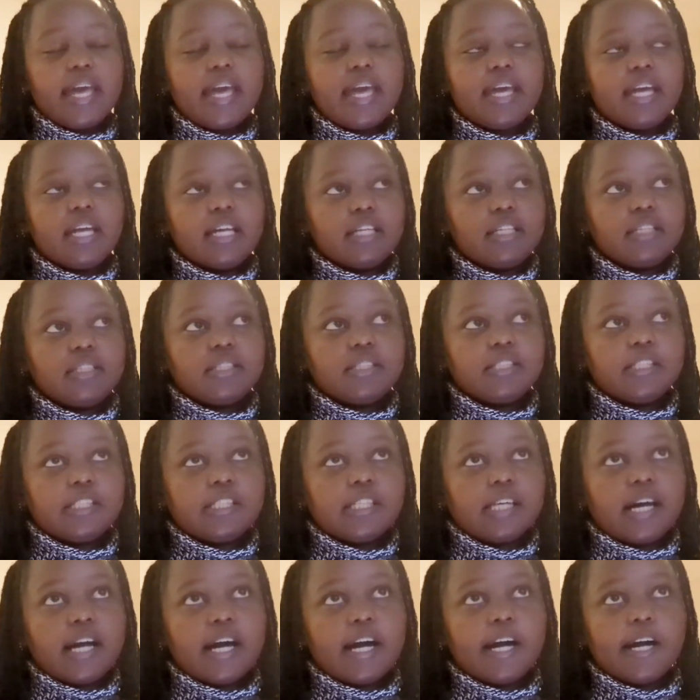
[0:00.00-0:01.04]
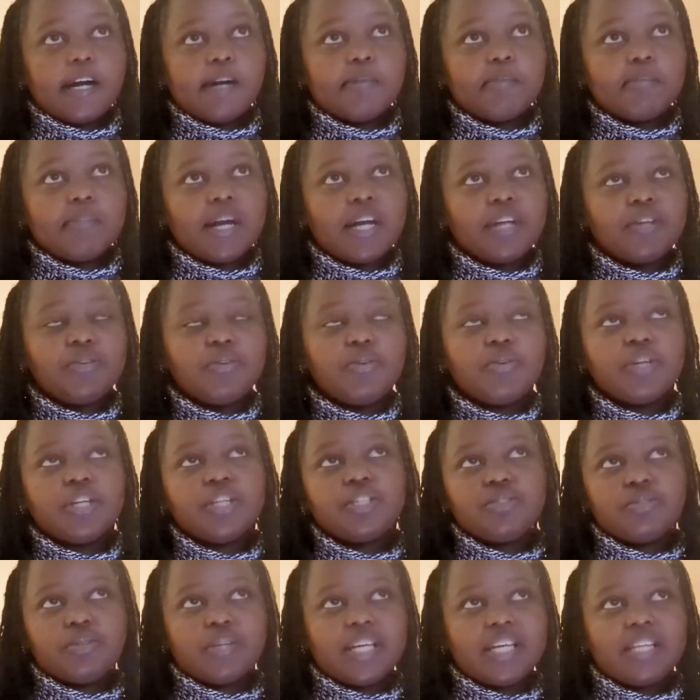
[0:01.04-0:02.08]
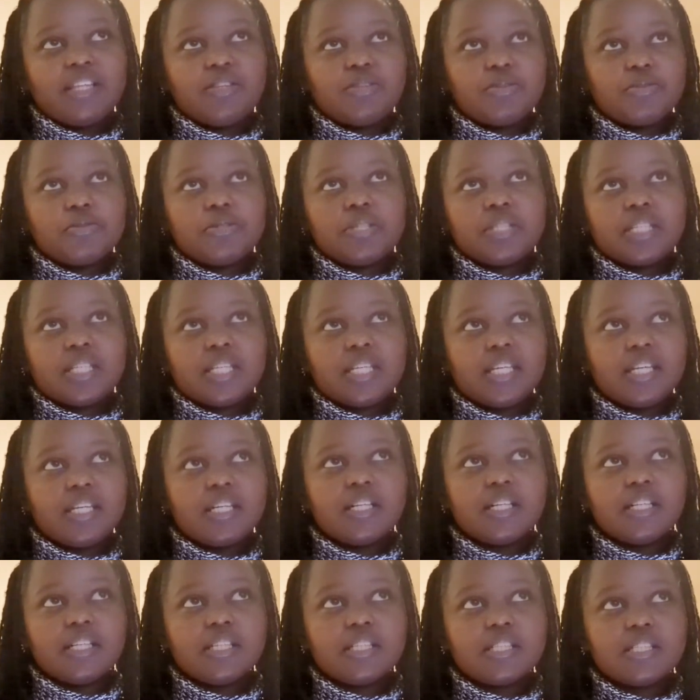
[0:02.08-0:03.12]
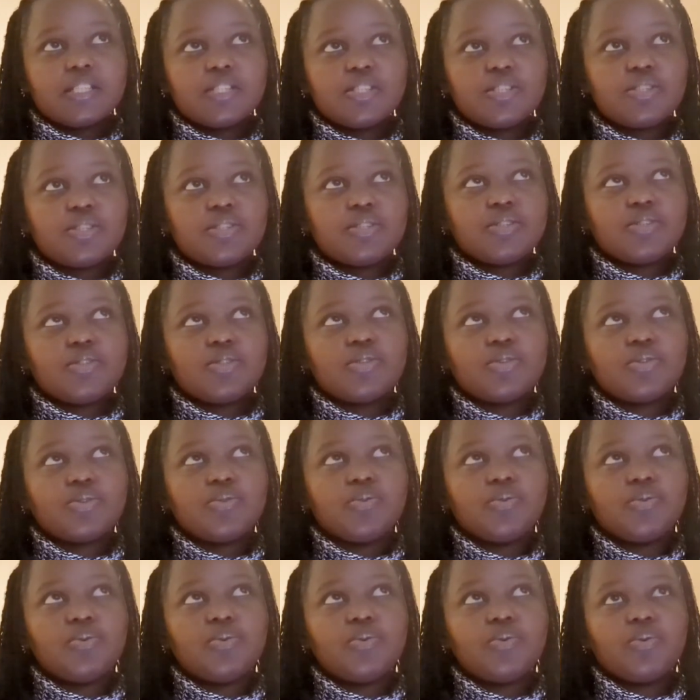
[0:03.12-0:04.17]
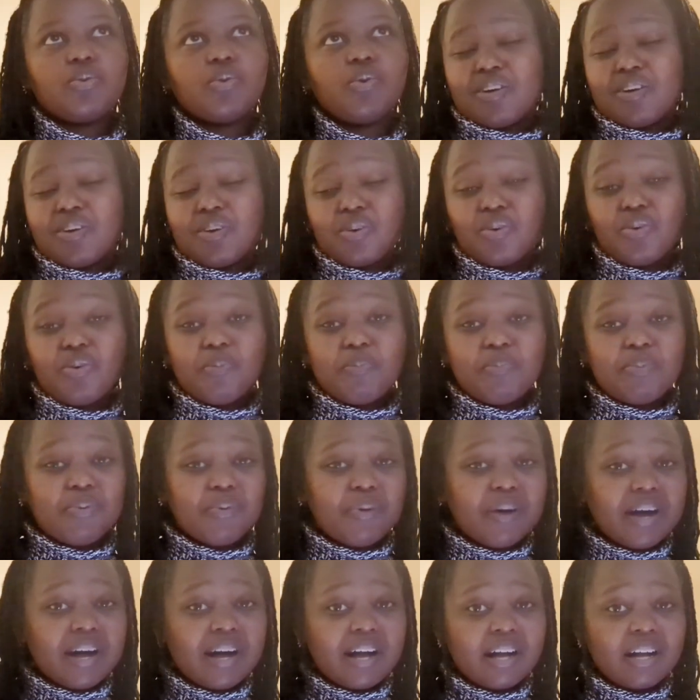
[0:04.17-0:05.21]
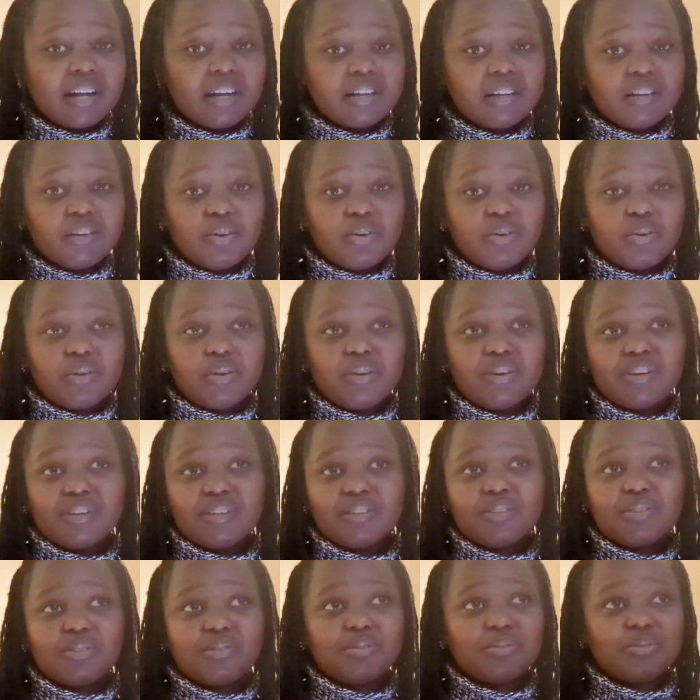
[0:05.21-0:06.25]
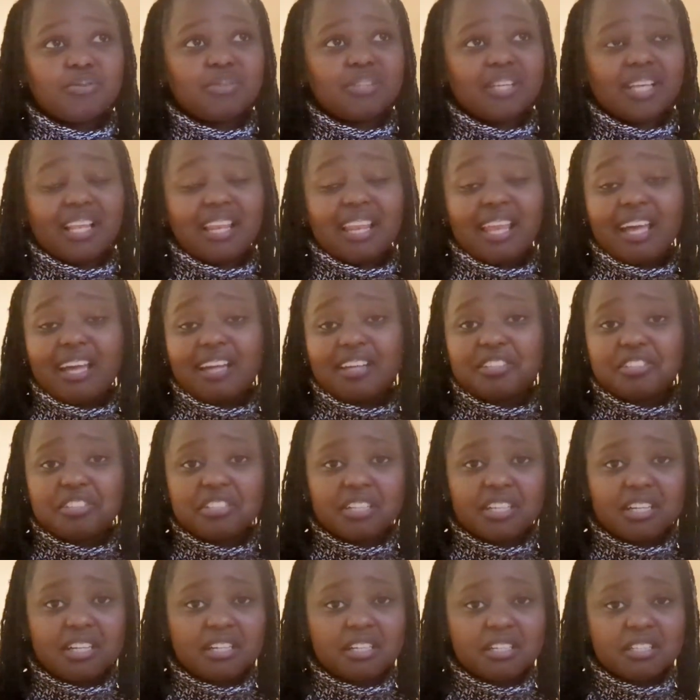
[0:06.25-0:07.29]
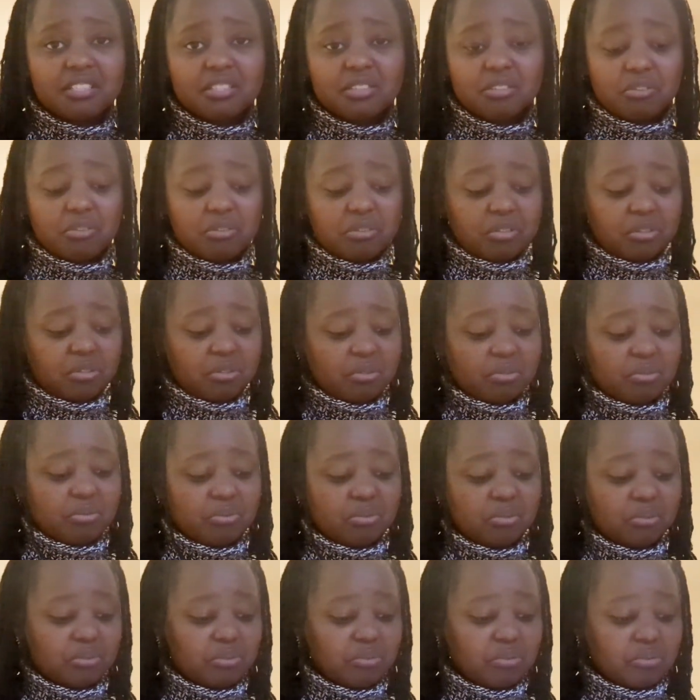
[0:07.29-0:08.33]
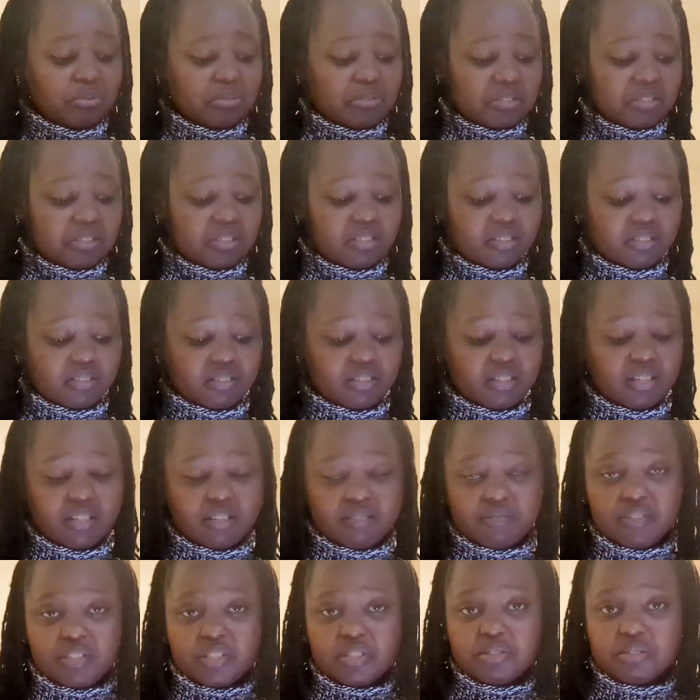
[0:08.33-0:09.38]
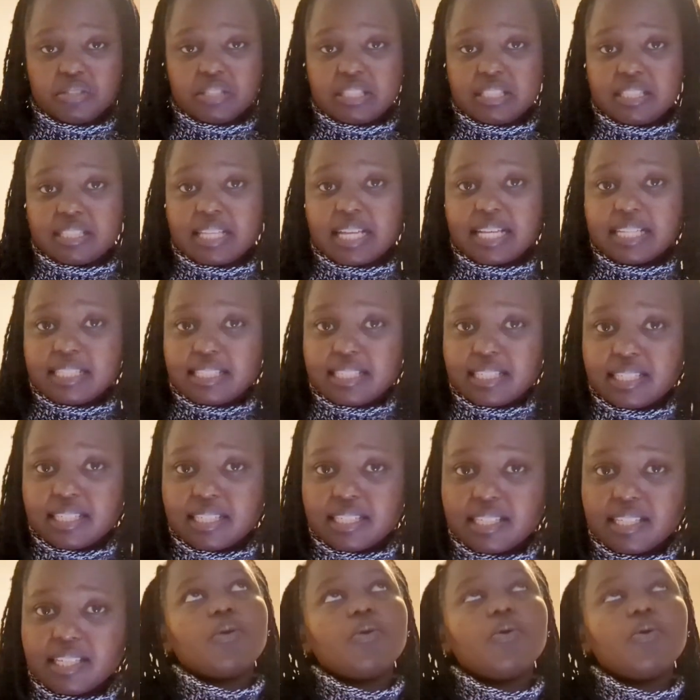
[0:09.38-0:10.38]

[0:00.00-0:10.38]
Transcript: And are you going to get those skills through group work or through the lectures or through just individual study?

____________________

--- Problem details ---
Extract, word for word, each line from the one that contains "[0:02.08-0:03.12]" through the final line of the data above. Leave the pictures out.

--- Answer section ---
[0:02.08-0:03.12]
[0:03.12-0:04.17]
[0:04.17-0:05.21]
[0:05.21-0:06.25]
[0:06.25-0:07.29]
[0:07.29-0:08.33]
[0:08.33-0:09.38]
[0:09.38-0:10.38]

[0:00.00-0:10.38]
Transcript: And are you going to get those skills through group work or through the lectures or through just individual study?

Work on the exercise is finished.